There are moments that hint towards Ellison’s rhythmic genius, though. When “The Nightcaller” transforms from a buoyant free-jazz jaunt into a punch-drunk funk-blap hybrid, something about the swagger of the walking bassline and drum-machine knock makes for a deliciously nod-worthy combination we haven’t heard since 2007’s Reset EP. Thom Yorke’s contribution to “Electric Candyman” finds the inimitable singer working with a seductive vocal quality uncommon to his own repertoire, which is then woven throughout a subdued production that also manages to be particularly manic and syncopated, even compared to a pre-Quiet FlyLo tune. These outstanding tracks are few and far between, however, and almost sound out of place when they do appear. When Ellison jumps between rehashing Cosmogramma and remembering Los Angeles, it can feel like listening to portions of two albums that have been haphazardly stitched together, which is unfortunate for an artist whose past works congeal with such a fluid continuity. The two-track suite of “Tiny Tortures” and “All the Secrets” is a good example of how Flying Lotus could blend his increasingly split musical personalities by unleashing a bit of wild drum programming, a handful of unchained melodic themes, some metaphysical soundscapes, and a few surprises, all at once.

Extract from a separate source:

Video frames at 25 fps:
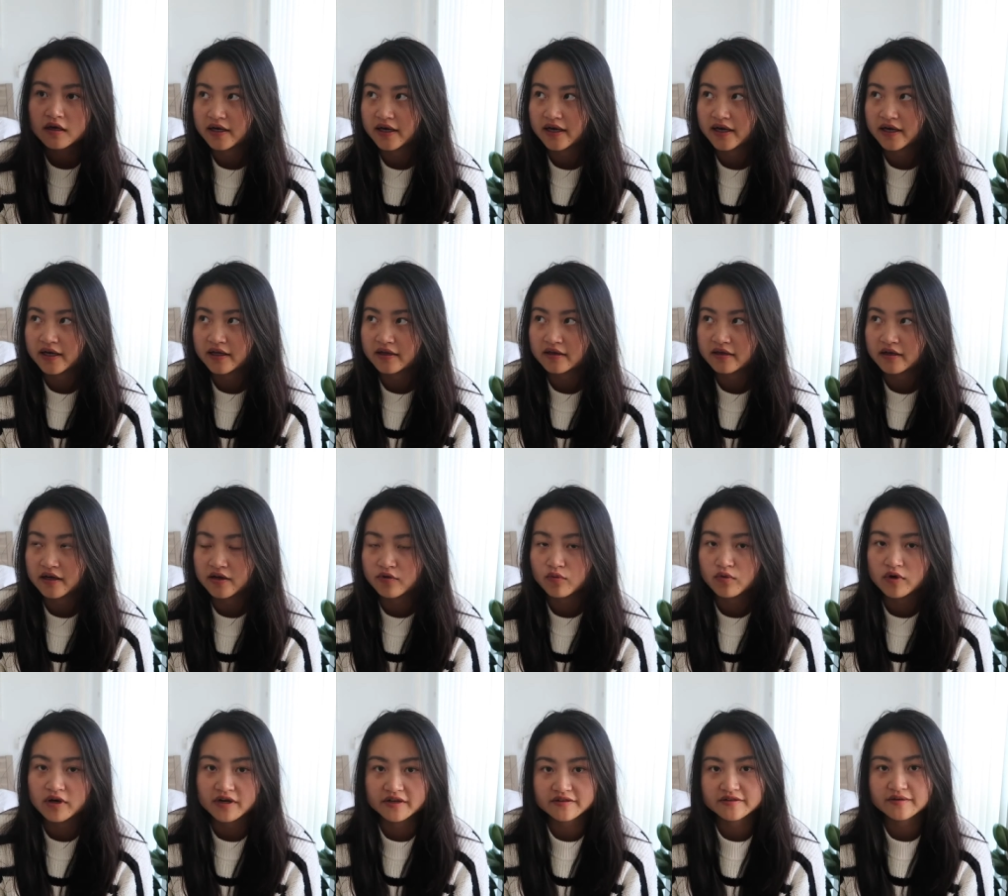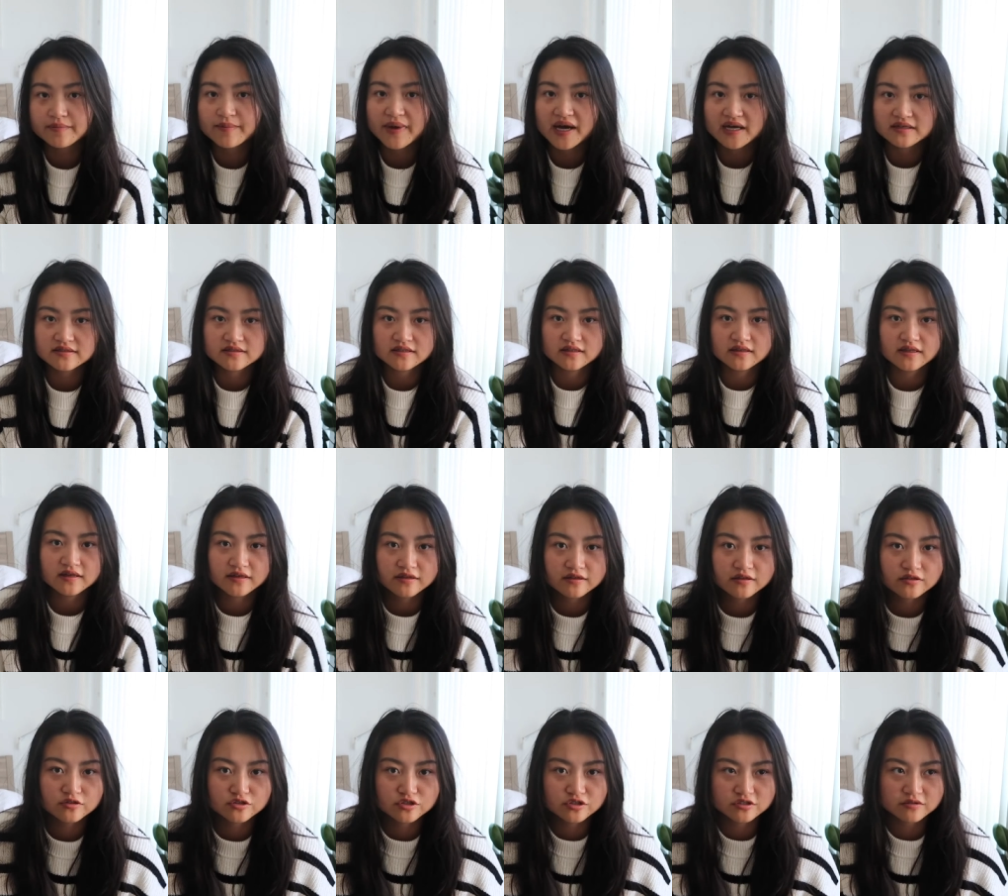And I wanted the maxi
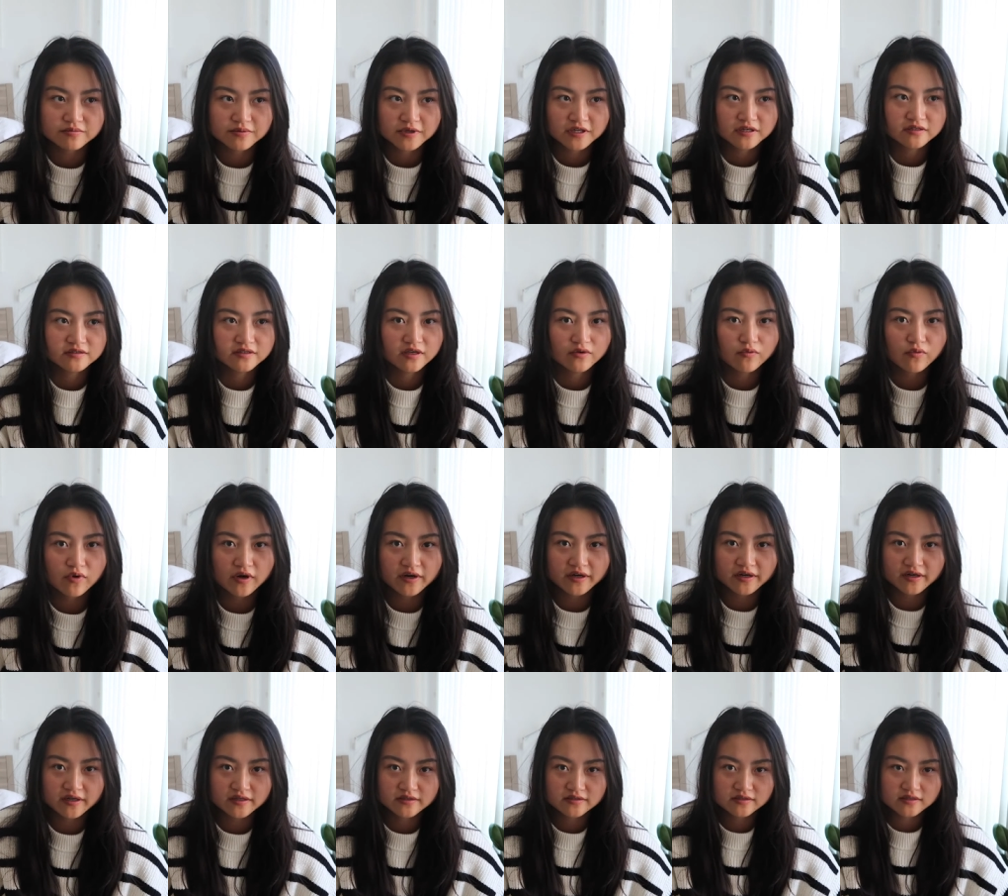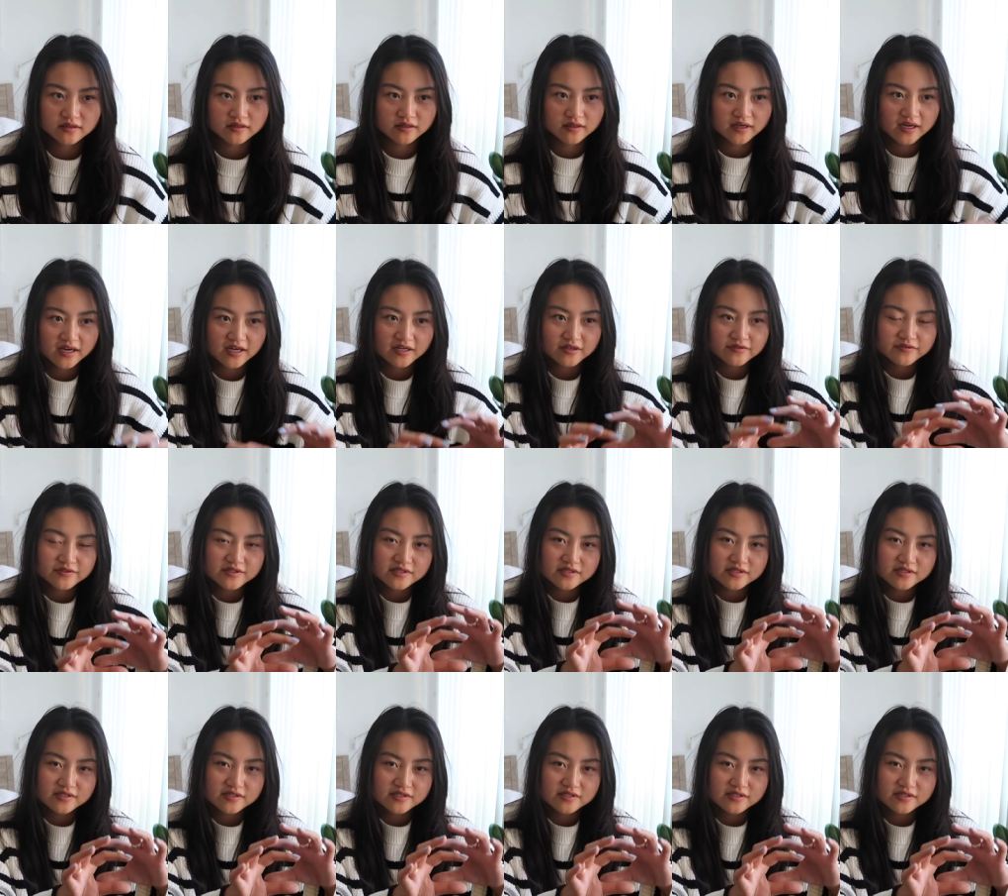length just because I wanted it to kind of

None of which is to say that Until the Quiet Comes is a bad record, per se. It almost goes without saying that no one else in the Southern California beat scene (or any of its respective off-shoots, for that matter) could have written this music, certainly not without coming off as a dyed-in-the-wool copycat or wannabe. And only after releasing genre-defining and genre-defying LPs in tandem could a record like this sound subpar. Flying Lotus has a lot to live up to, it’s true. To his credit, he delivers the goods more consistently than we should probably expect, and even the greatest auteurs have moments in their careers that are less than glowing. It would be a stretch to call Until the Quiet Comes‘ disjointed tracklist and middling retreads the low point of Ellison’s discography, but suffice it to say that the LA cornerstone has produced far more challenging and consistent records than this. Chances are that’s a gift he hasn’t completely lost.